Professional Associations
Ron served as a member of the board of directors of the Association for Applied and Therapeutic Humor from 2003-2005. He is a past president of the National Council on Measurement in Education and served on the Council's Board of Directors for six years. Ron was recently excommunicated from the Council for “not being serious.” He is now being required to complete 100 days of community service at a local comedy club before review for reinstatement.
Speaking Availability
Ron is available to speak on a variety of topics related to teaching and assessment, including: humor in the classroom and in professional presentations, test development and testing issues (especially NCLB), faculty evaluation methods, portfolios, and rating scale construction. Professional venues include: conferences, workshops, retreats, business meetings, commencements, picnics, and cruises. Audiences include: teachers (K-12), college professors, and trainers; physicians, nurses, and other healthcare professionals; administrators and business leaders; and livestock. For sample abstracts of presentations, go to abstracts and www.muohio.edu/lillyconference (and then click Featured Presenters).
Ron’s Untold Story, Until Now!
Ron has NOT been a stand-up comedian, musician, singer, or Broadway performer. However, as the son of a Radio City Rockette and dance teacher, he began dancing on stage at age 4. He planned a career as a dancer and choreographer in the tradition of Bob Fosse and Michael Bennett on Broadway until the Vietnam War erupted. There were no dancing deferments. While at Johns Hopkins, he even auditioned for the national touring company of A Chorus Line, which was a truly humbling experience (Triple pirouettes in both directions? Are you kidding me? Nureyev I’m not!). It was back to teaching statistics.

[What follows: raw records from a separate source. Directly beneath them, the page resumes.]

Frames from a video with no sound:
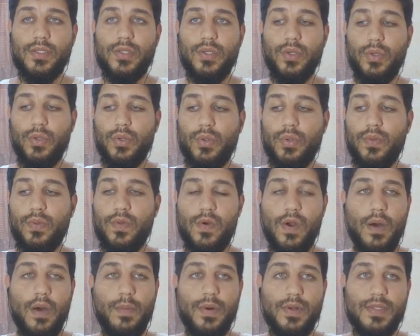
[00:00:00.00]
to the
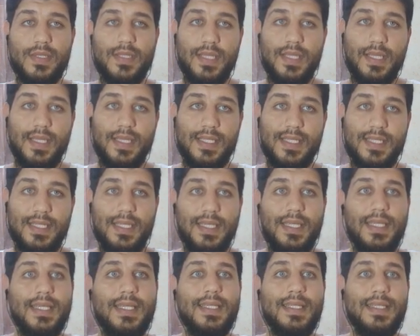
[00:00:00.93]

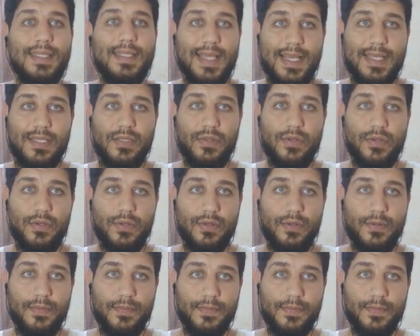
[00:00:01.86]
robots.txt tester.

Prior to his long teaching stint at Hopkins, Ron taught elementary and junior high school for 4 years in the Washington DC School System and served as a testing specialist for 3 years in the Montgomery County (MD) School System.
He has always used humor spontaneously in teaching and in life situations. So how were all of the systematic humor teaching techniques created? After teaching for 11 years in the School of Education, he moved to the medical institutions at Hopkins for a midlife jolt. As the only non-nurse and male in the School of Nursing, Ron taught all of the undergraduate and graduate statistics courses. Unfortunately, as he began teaching, he soon realized his limitations in the clinical area. On a scale of 0–10, his clinical skills, rounded to six decimal points, were rated a big goose egg 0. The challenge was developing in-class and homework statistics problems with applications in clinical practice and research.

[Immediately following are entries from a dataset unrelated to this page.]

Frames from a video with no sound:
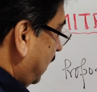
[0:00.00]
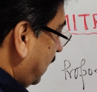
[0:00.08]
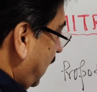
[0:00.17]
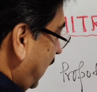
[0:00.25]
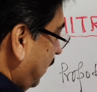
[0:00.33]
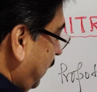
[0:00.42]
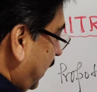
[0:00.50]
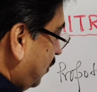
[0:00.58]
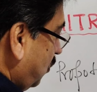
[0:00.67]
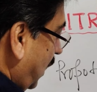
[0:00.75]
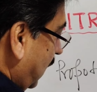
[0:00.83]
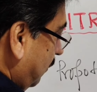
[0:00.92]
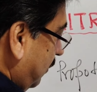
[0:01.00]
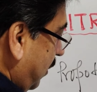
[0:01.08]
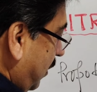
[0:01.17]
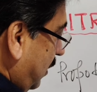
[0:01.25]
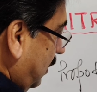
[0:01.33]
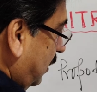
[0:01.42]
9 by 12,
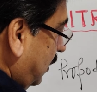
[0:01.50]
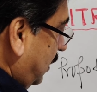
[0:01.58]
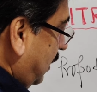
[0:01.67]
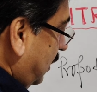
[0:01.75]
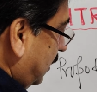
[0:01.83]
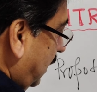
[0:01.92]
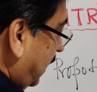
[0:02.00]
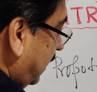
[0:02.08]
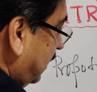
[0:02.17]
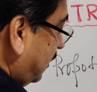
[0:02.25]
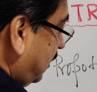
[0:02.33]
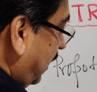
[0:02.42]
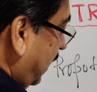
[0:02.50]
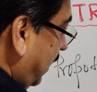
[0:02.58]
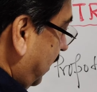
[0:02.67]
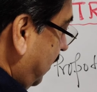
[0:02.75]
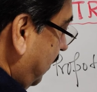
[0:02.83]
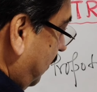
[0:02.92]
that is
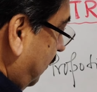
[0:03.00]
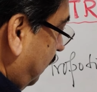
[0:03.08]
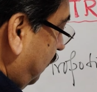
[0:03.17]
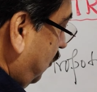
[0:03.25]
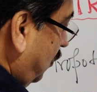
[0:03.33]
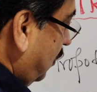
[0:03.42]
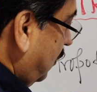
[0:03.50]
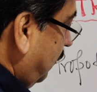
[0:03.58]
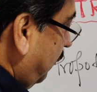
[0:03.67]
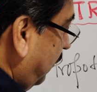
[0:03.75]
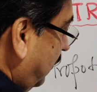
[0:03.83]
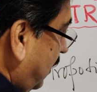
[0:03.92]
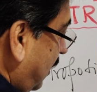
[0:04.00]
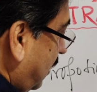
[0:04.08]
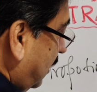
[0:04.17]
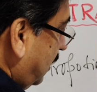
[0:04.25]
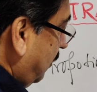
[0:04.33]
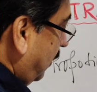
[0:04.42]
3
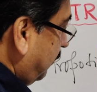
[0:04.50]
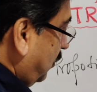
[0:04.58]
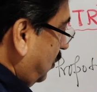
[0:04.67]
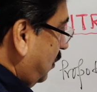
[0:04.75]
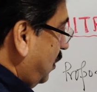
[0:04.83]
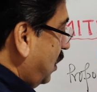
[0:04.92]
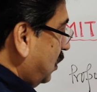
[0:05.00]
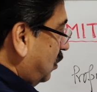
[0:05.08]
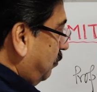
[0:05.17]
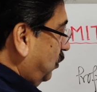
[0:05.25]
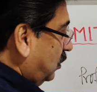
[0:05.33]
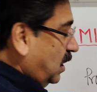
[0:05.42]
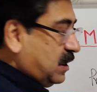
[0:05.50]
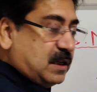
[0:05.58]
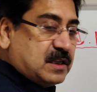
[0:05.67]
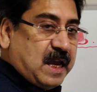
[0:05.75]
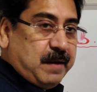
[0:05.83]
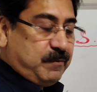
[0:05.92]
by 4. So both are the
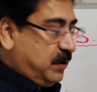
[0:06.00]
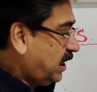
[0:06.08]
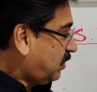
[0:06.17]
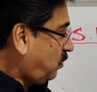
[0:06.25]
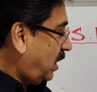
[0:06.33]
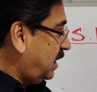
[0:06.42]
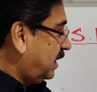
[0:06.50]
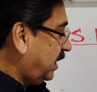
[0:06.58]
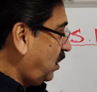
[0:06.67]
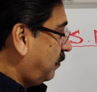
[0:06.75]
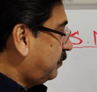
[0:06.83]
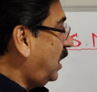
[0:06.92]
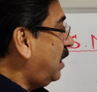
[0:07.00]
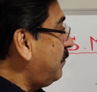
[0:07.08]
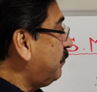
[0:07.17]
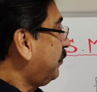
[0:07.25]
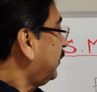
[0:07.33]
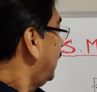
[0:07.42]
same. Equality of the
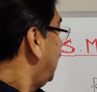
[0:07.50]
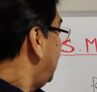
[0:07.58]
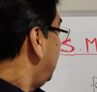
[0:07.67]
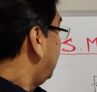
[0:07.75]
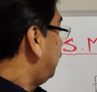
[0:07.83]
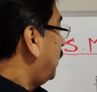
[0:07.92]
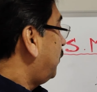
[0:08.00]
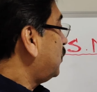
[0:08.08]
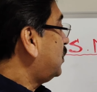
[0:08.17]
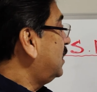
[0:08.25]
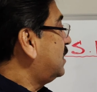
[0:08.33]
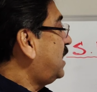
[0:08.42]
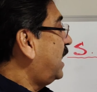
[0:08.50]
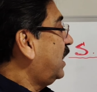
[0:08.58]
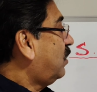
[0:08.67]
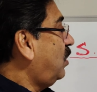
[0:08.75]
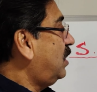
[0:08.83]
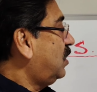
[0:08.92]
proportion is the
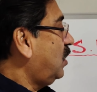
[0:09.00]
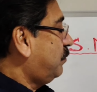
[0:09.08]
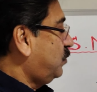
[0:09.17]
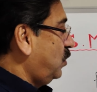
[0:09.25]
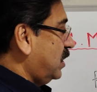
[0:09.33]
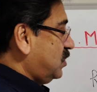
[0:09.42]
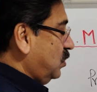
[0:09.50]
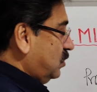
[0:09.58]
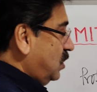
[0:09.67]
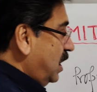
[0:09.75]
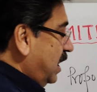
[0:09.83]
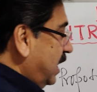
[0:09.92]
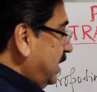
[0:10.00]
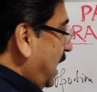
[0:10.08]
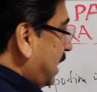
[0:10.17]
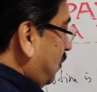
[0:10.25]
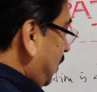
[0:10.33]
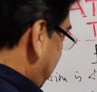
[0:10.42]
equality of two ratios. In
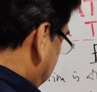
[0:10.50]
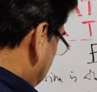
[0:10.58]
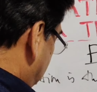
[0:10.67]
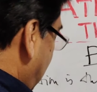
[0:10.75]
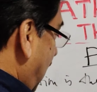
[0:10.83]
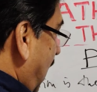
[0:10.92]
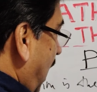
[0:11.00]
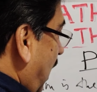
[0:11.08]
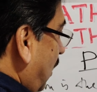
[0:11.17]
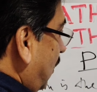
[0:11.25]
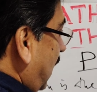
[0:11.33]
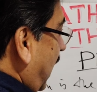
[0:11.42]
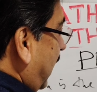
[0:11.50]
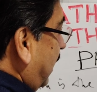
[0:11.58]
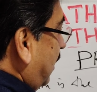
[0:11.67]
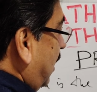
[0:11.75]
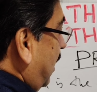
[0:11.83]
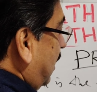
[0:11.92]
that condition, I would
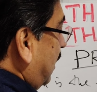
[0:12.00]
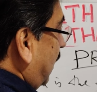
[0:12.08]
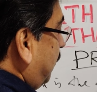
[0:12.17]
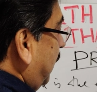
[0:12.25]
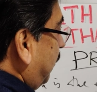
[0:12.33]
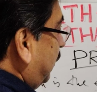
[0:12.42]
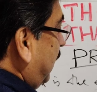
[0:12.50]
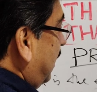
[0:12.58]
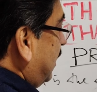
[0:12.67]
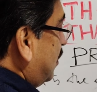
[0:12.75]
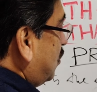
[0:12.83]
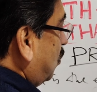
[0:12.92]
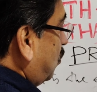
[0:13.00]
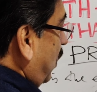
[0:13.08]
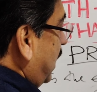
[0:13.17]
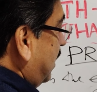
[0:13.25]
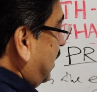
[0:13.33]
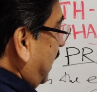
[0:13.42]
write that 15 is to
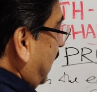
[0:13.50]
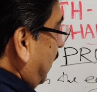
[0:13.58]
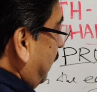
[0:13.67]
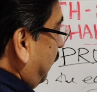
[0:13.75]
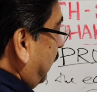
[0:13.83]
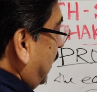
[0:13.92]
20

Ron’s solution (Bet you can’t wait to hear this. Are you on the edge of your recliner?) was to: Make them up. Yup, that’s it. Drawing on his extremely fertile imagination and twisted mind, he created humorous diseases, medications, body parts, and strange clinical trials to test the students’ abilities to apply the statistics. As a daily change of pace from the super-serious courses in pharmacology, pathophysiology, psychopathology, and every other clinicalology, the students loved those problems. The students kept laughing and Ron kept adding more and more humor into his teaching. Soon he included humor in the syllabus, handouts, examples, reviews, and test items. And the trajectory of his career changed forever. Clearly, Ron admits that the humor was created to cover up his incompetence in clinical knowledge. This cover-up was successful for 19 years, until his retirement. Not bad!!